Douglas:Die Parfümerie, die keine mehr sein sollte

Douglas-Chefin Tina Müller wollte ihr Unternehmen zur Drogerie machen. Das funktionierte nicht.

Von Michael Kläsgen

Am Ende musste sich Tina Müller dann entschuldigen. Aber noch aufschlussreicher als das mea culpa via Social Media sind einige Aussagen der Douglas-Chefin in einem Interview, das sie Anfang des Monats der Lebensmittelzeitung gegeben hat. Aufschlussreicher für den offenbar besorgniserregenden Zustand, in dem sich die Parfümeriekette befindet. "Die Corona-Auflagen bringen viele Einzelhändler in Existenznöte", formulierte die 52-jährige ehemalige Klosterschülerin aus Rheinland-Pfalz in dem Interview ganz allgemein, ohne Douglas einzuschließen.

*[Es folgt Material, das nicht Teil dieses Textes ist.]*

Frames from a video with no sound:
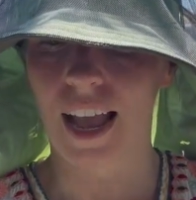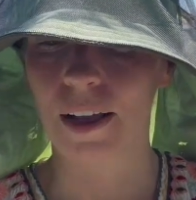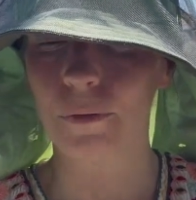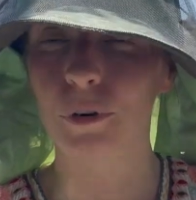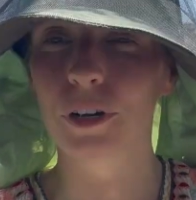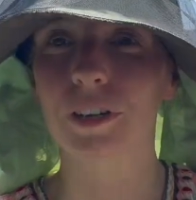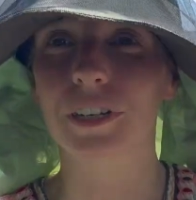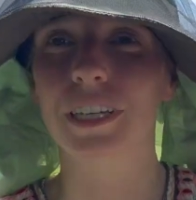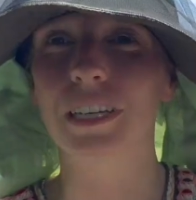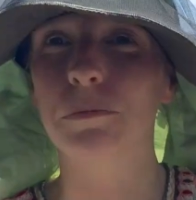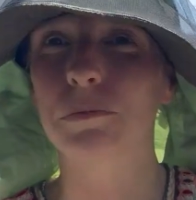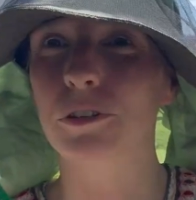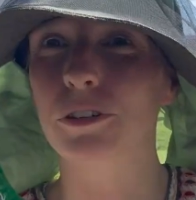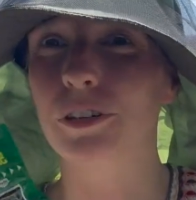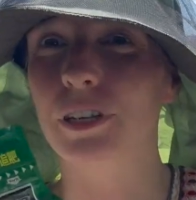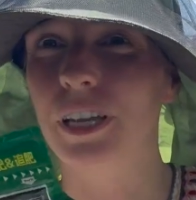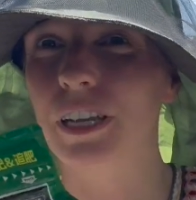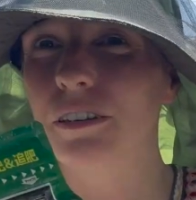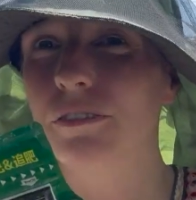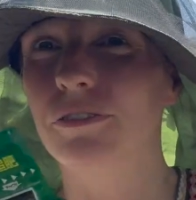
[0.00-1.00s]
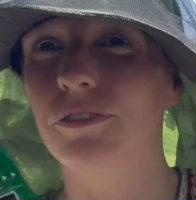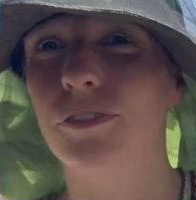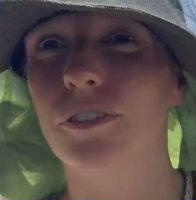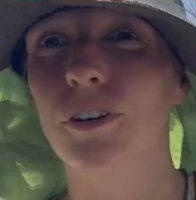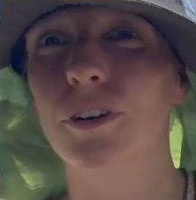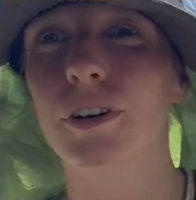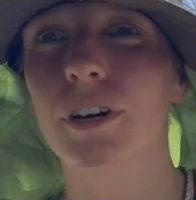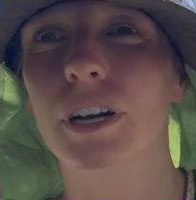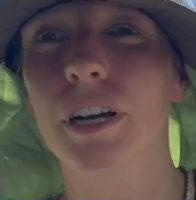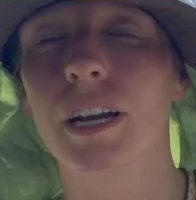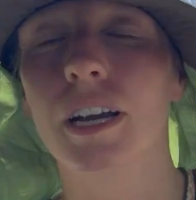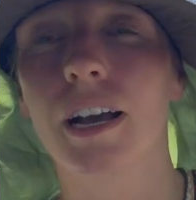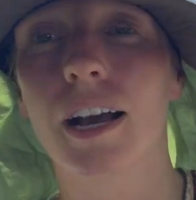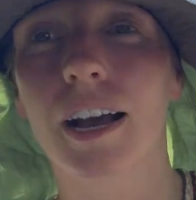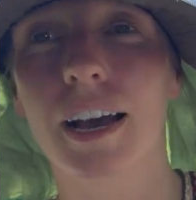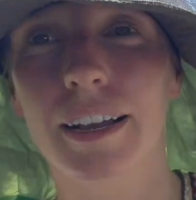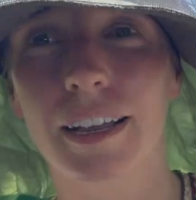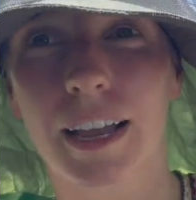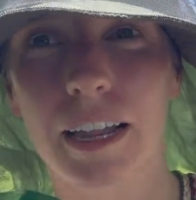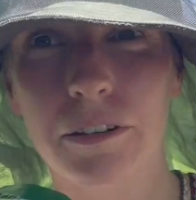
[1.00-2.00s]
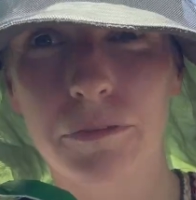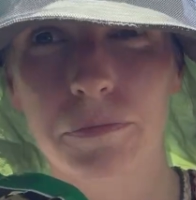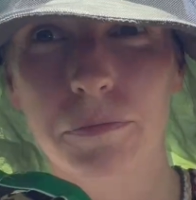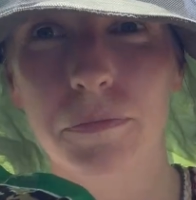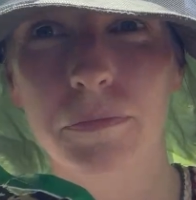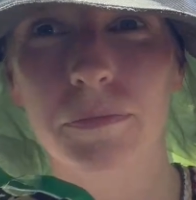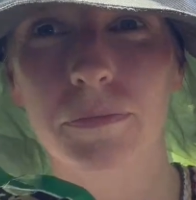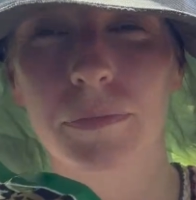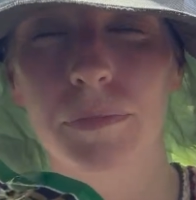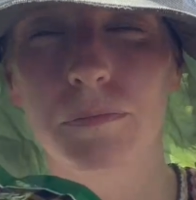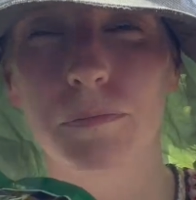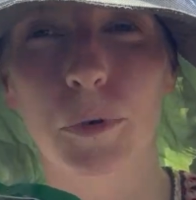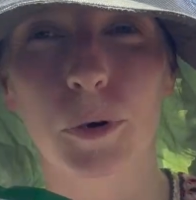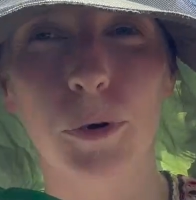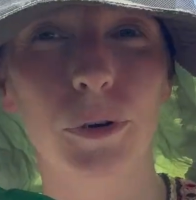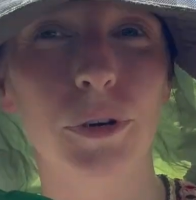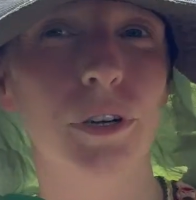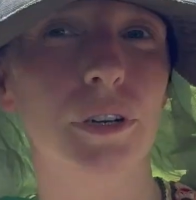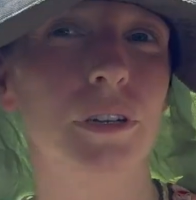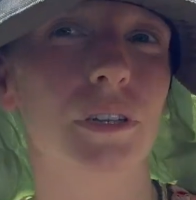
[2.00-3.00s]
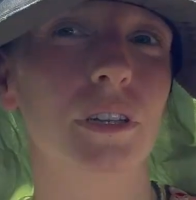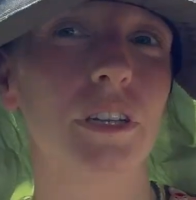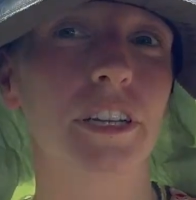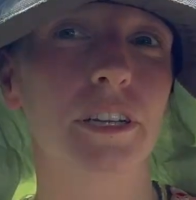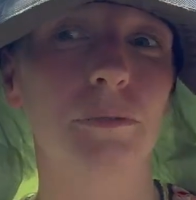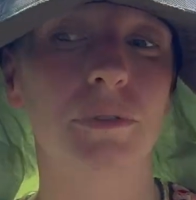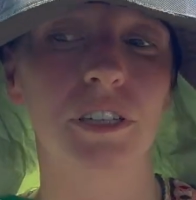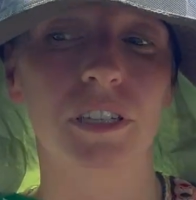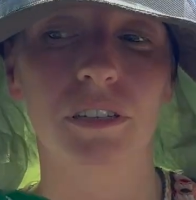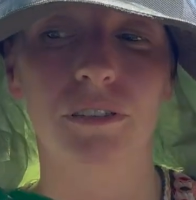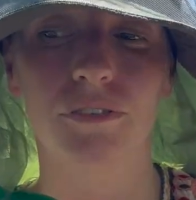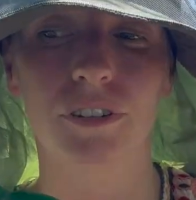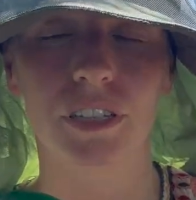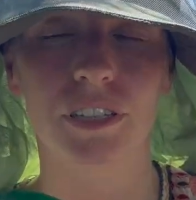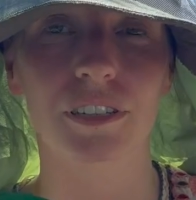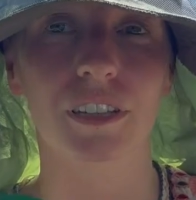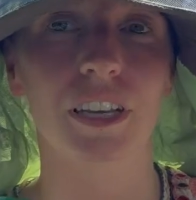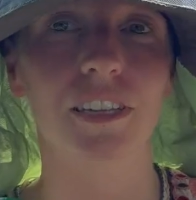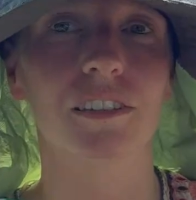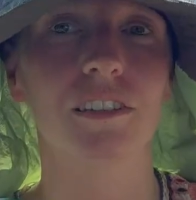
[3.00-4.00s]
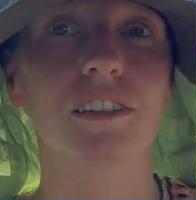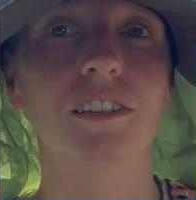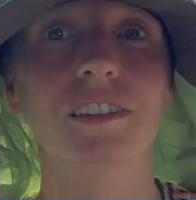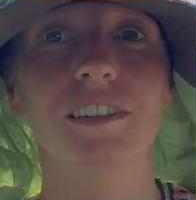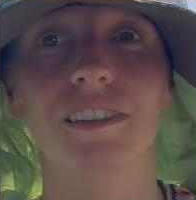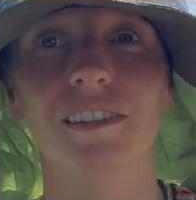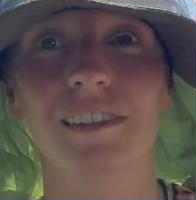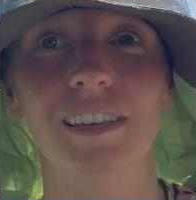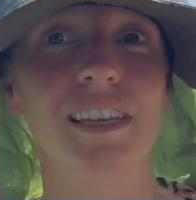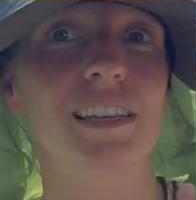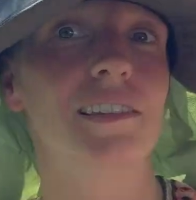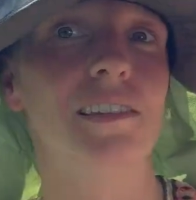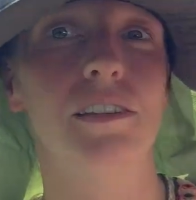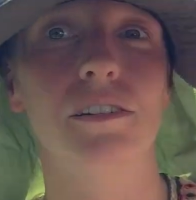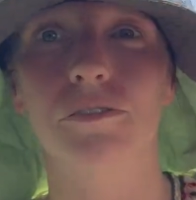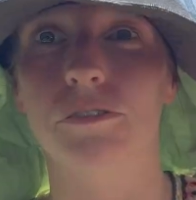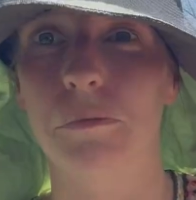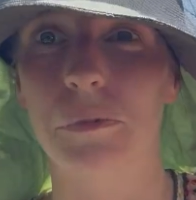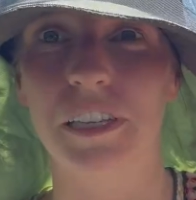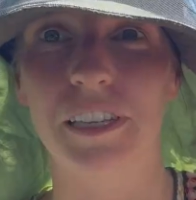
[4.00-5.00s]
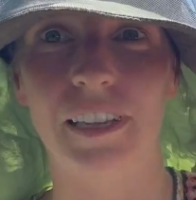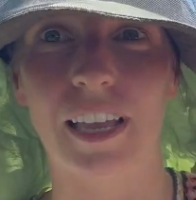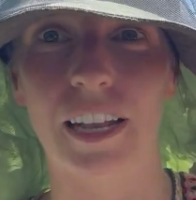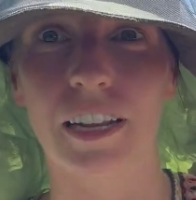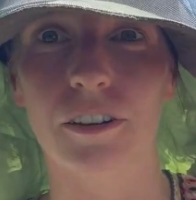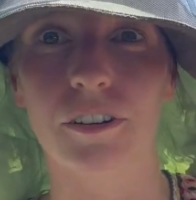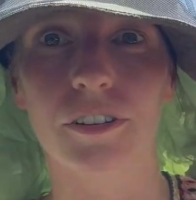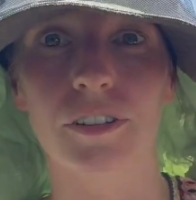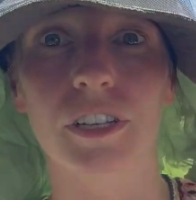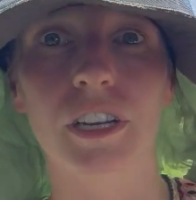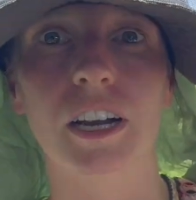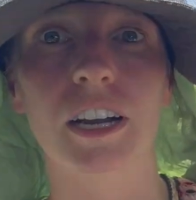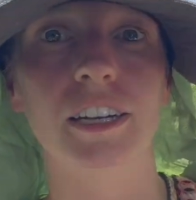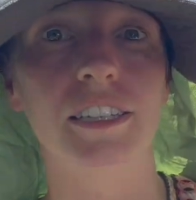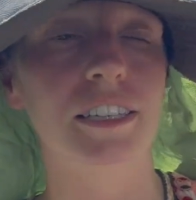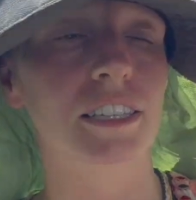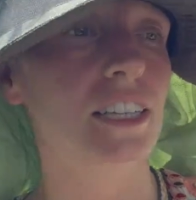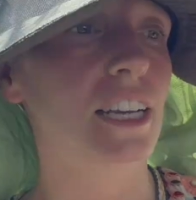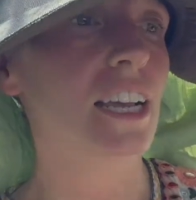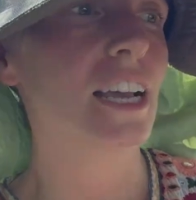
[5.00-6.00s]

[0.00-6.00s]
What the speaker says: will keep looking for a kind of more liquid fertilizer just because it's easier for me to get it on the garden,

Unter Branchenkennern ist es allerdings ein nur schlecht gehütetes Geheimnis, dass Douglas mit seinen vielen Filialen in Europa ganz besonders unter der Pandemie leidet. Infolge des ersten Lockdowns im Frühjahr schlitterte Douglas zeitweise in die roten Zahlen. Dann fiel Tina Müller, seit Ende 2017 Douglas-Chefin, auch noch eine Zeit lang wegen Krankheit aus. Der Lockdown light im Herbst habe dann, wie sie vor wenigen Tagen erklärte, zu 40 Prozent weniger Kundschaft in die Läden geführt. Und jetzt sind die Läden schon wieder dicht, ausgerechnet so kurz vor Weihnachten, wenn sonst viele auf dem letzten Drücker in die Filialen laufen, um noch schnell ein Geschenk zu kaufen. Doch das geht dieses Jahr nicht.

Umparken im Kopf

Kein Wunder, dass Tina Müller in der Situation versucht zu retten, was zu retten ist. Druck kommt auch vom Mehrheitseigner CVC, über den schon vor Corona behauptet wurde, er wolle sich zurückziehen. Wie dem auch sei, mit der am Mittwoch verkündeten Idee, einen Großteil der Douglas-Filialen kurzerhand in Drogeriemärkte umzufirmieren, um sie vor der Schließung zu bewahren, war Tina Müller jedenfalls schlecht beraten. Die Gewerkschaft Verdi zeigte sich als Erstes empört. Bild räumte ihr dann für den Fauxpas am Donnerstag die halbe Titelseite inklusive Foto frei - für nur ein paar Worte: "Douglas-Chefin rebelliert gegen Merkels Lockdown." Was kann sie gegen so eine Schlagzeile schon ausrichten?

Zumal die Zeitung auch die unbotmäßigen Instruktionen der Douglas-Geschäftsführung ans Personal enthüllte: "Im Eingangsbereich sollte primär unser Drogeriesortiment präsentiert werden", lautet eine Anweisung. Sollte das Ordnungsamt kontrollieren, seien "aggressive Gespräche" zu vermeiden und bei angedrohter Schließung sofort "mündlich Widerspruch" einzulegen.

Müller blieb nur noch der Rückzug, umparken im Kopf sozusagen, wie sie es damals als Opel-Marketingchefin formuliert hatte: "Wir bitten alle um Entschuldigung, die wir mit unserem Vorgehen befremdet oder vor den Kopf gestoßen haben", schrieb sie auf Twitter. Ab sofort würden alle Filialen in Deutschland bis auf Weiteres geschlossen bleiben.

Doch damit war die Sache nicht ausgestanden. Der Schaden ist da, wie etliche Tweets in dem Kurznachrichtendienst zeigen. Wobei sich manche auch mit ihr solidarisieren oder sich in Humor üben: "Hut ab für das Zurückrudern. Eine der Folgen von Covid ist nämlich der Verlust des Geruchssinns, und das wäre für mich als Parfüm-Junkie wirklich traurig."

Ob das Tina Müller erheitern wird? Die Lage ist ziemlich ernst für das Unternehmen. Die Douglas-Chefin überprüft seit geraumer Zeit, wie viele der europaweit 2400 Filialen fortgeführt werden können. 450 sind es derzeit in Deutschland. In den ersten Monaten kommenden Jahres, so wird spekuliert, werde sie womöglich einige Schließungen ankündigen, vielleicht 200 oder sogar 400, nicht so viele angeblich in Deutschland. Wobei: Der Lockdown macht ja jetzt alles noch schlimmer. Da kann man schon auf verrückte Ideen kommen.